Treating perpetrators
Individual therapy can serve to educate offenders on consent. For others, the wake-up call comes during group therapy: “Hearing other people’s distortions is so very effective. It’s identification: ‘Oh wow. That’s me,’” Zikman Toporoski said. The court process can also shatter offenders’ mythologies, as can reading victim-impact statements.
The social worker said that while every offender’s “lightbulb moment” is different, the rehabilitation process is long.“On some level, they know what they’re doing is harmful, hurtful, illegal, immoral and taboo, which is why they do it in secrecy,” she said. “There’s a lot of internal conflict around continuing to harm their child.”
Also in dire need of help are the men who have not yet acted out, men who have the fewest resources. “They don’t wish to act,” Zikman Toporoski said. “They don’t know where to get help. That’s a tough group to reach. It’s a large, significant group.”
Healing victims
Spring believes schools need to strengthen their education about inappropriate touching and reporting abuse.
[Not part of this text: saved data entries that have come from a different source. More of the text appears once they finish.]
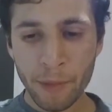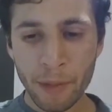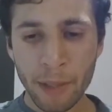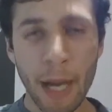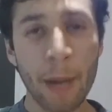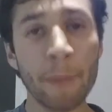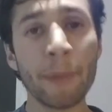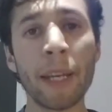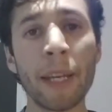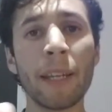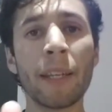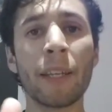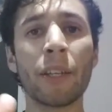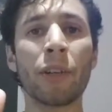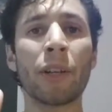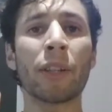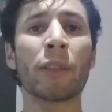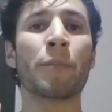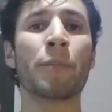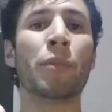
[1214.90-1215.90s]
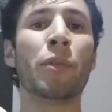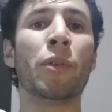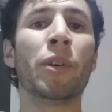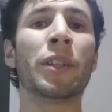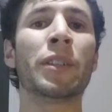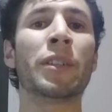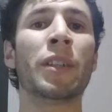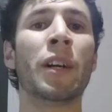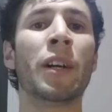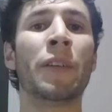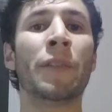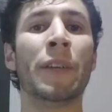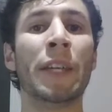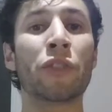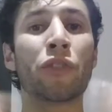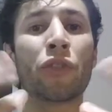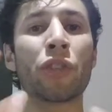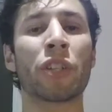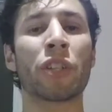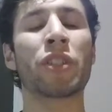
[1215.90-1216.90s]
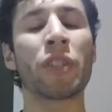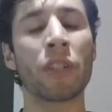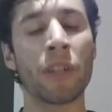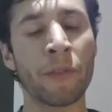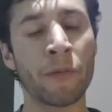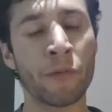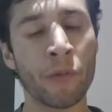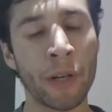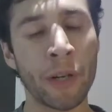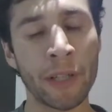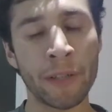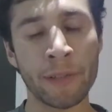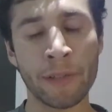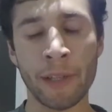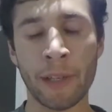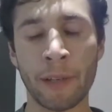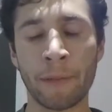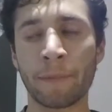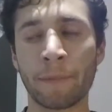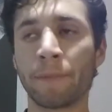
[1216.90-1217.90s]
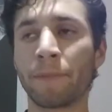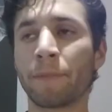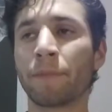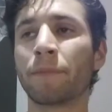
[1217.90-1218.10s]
I'm getting here at the point of introduction of Run and Zen.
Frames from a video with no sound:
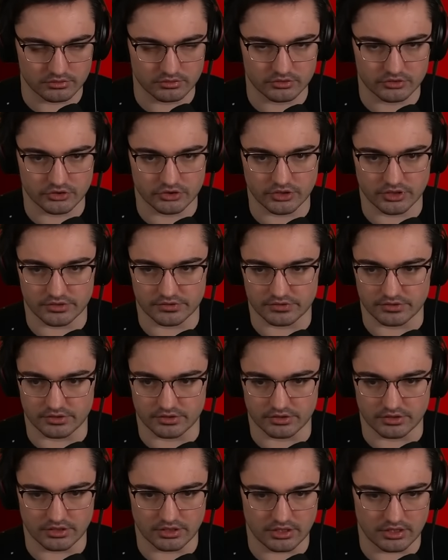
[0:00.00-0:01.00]
just
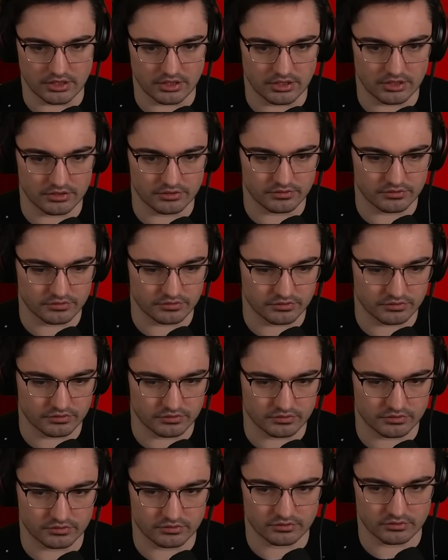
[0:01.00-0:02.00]
in
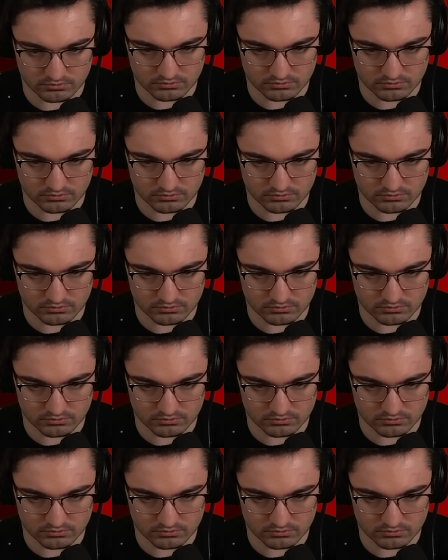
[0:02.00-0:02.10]
case.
She also stresses teaching proper dictionary names for all body parts so there is zero misunderstanding when a child discloses. While she does not believe childhood sexual abuse can be prevented, Spring argues that schools can help bring about disclosures, meaning a child can see a counsellor faster and a perpetrator can be removed from the home sooner. “While a kid may not be able to stop someone from doing what they intend to do – because predators are magnificent manipulators – at least they would know that they can come and tell,” she said.
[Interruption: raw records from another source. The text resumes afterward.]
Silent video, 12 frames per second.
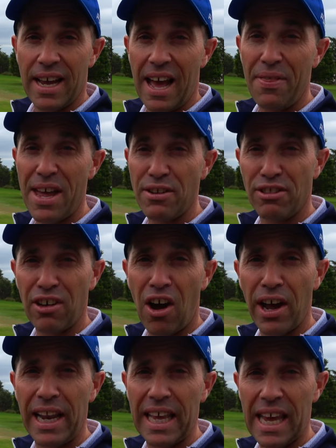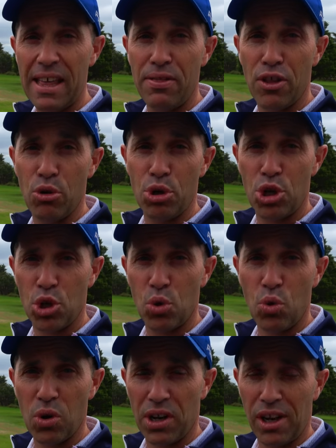And then dialing in those
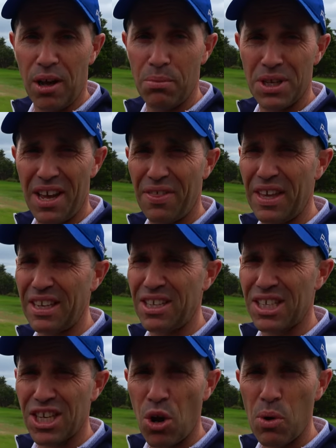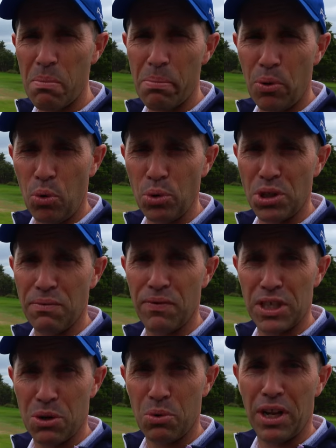short clubs, I think so important
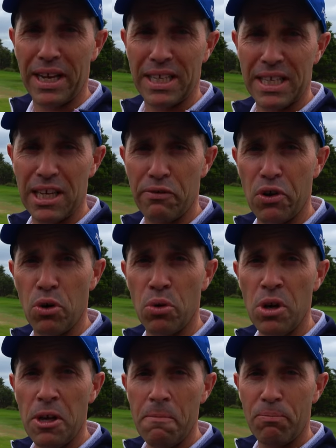for someone like Steve who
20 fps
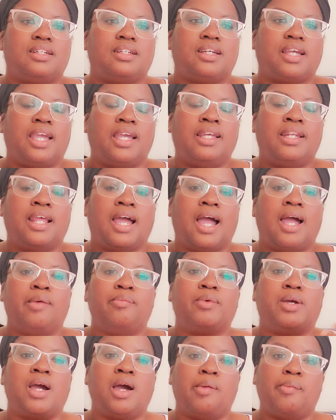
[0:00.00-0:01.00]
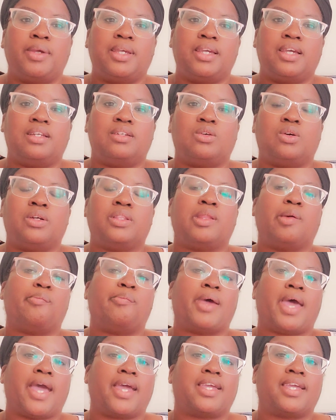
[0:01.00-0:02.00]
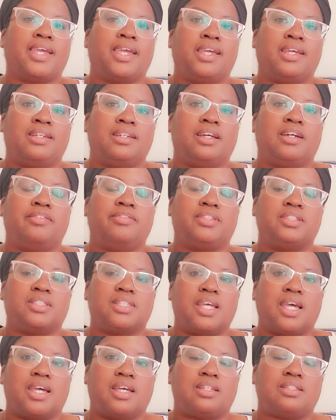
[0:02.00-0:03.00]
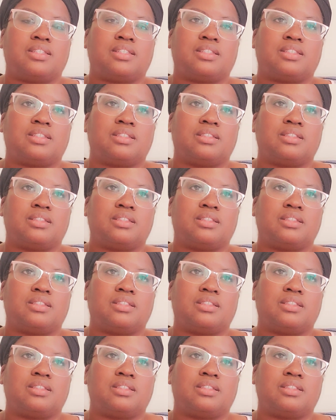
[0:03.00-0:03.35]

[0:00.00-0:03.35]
and I'm coming in on the back end of the test,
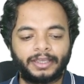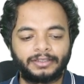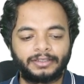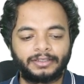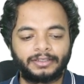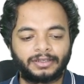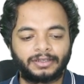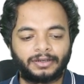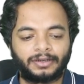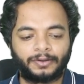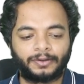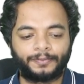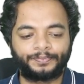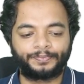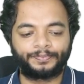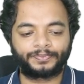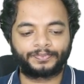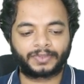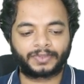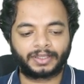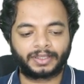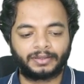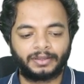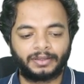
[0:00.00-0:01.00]
So
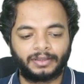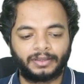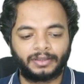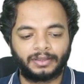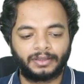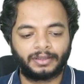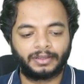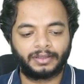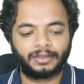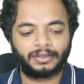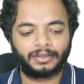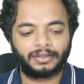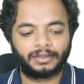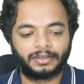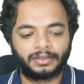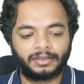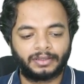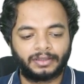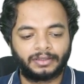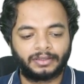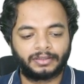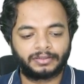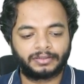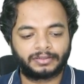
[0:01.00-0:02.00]

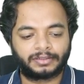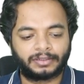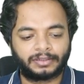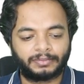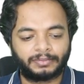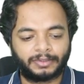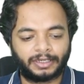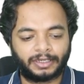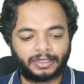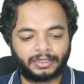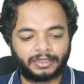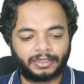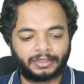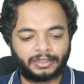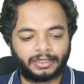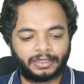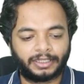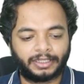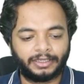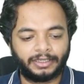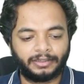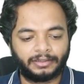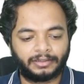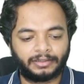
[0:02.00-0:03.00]

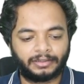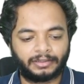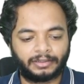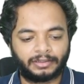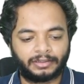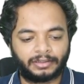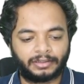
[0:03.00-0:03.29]
similarly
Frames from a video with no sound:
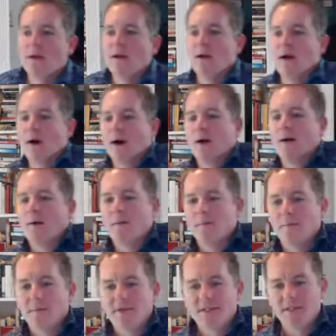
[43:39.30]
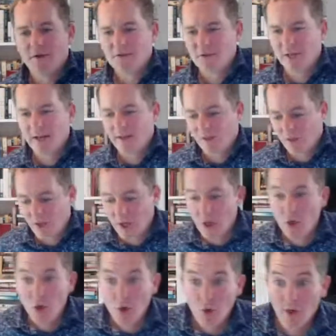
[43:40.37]
So the
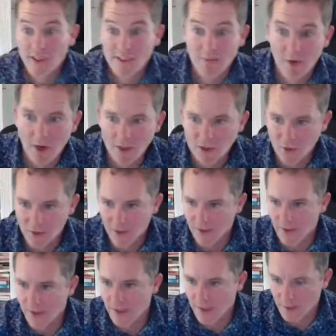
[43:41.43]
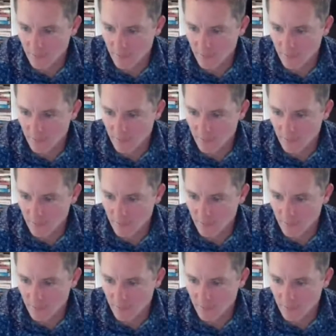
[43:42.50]
newest module you're getting in a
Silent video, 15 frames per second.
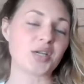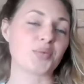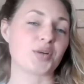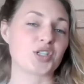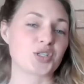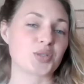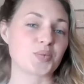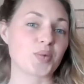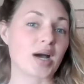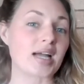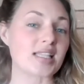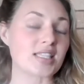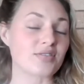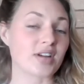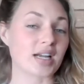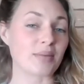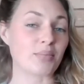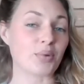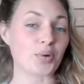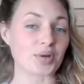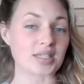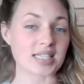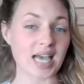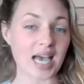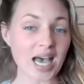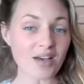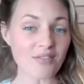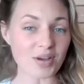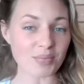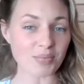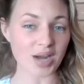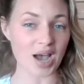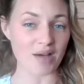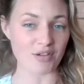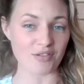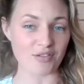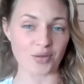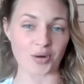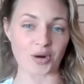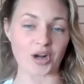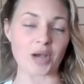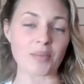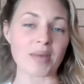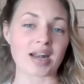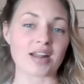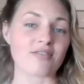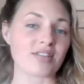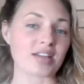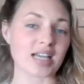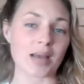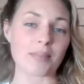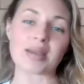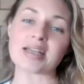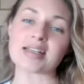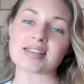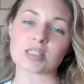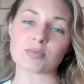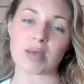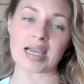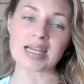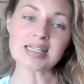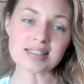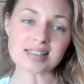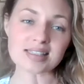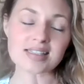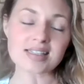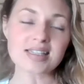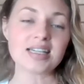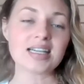which is why it's very important to have a private forum and a VIP space.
Spring would speak to Grade 5 and 6 classes about sexual abuse: “We’d say, ‘You tell and you keep telling until somebody believes and helps you. Is there somebody in the school you could tell, or a teacher?’” A number of children disclosed to her after class. (The Incest Diary author recalls a Grade 11 health class where child abuse is discussed. She faints at the word “incest” and later lies to school staff about the assaults. No one pushes the issue further.)
For Catherine Gildiner, a retired Toronto psychologist whose forthcoming book Still Standing is about abuse survivors, the word to watch for is “secrets.” Gildiner advised educators and other caregivers to say this: “If someone comes in at night or when nobody’s around and says ‘this is our secret,’ it’s not a good secret.”
In adulthood, it takes time for survivors of incest to reassert boundaries, explore their own desires without guilt and build a healthy sexual relationship with themselves, something Compton works with her clients on, using art therapy and sensorimotor therapy, body-centred work that asks clients to notice the sensations that the body in trauma holds, and physically work through them.
Gildiner helps people develop friendships, closeness and consensual intimacy. “It takes a long time to figure out what you want. You have shut that down and have no idea what you want,” she said.
It’s crucial, Gildiner said, to work to break the bonds victims have with those who hurt them and then reframe their sexuality on their own terms: “It’s about understanding that you have rights.”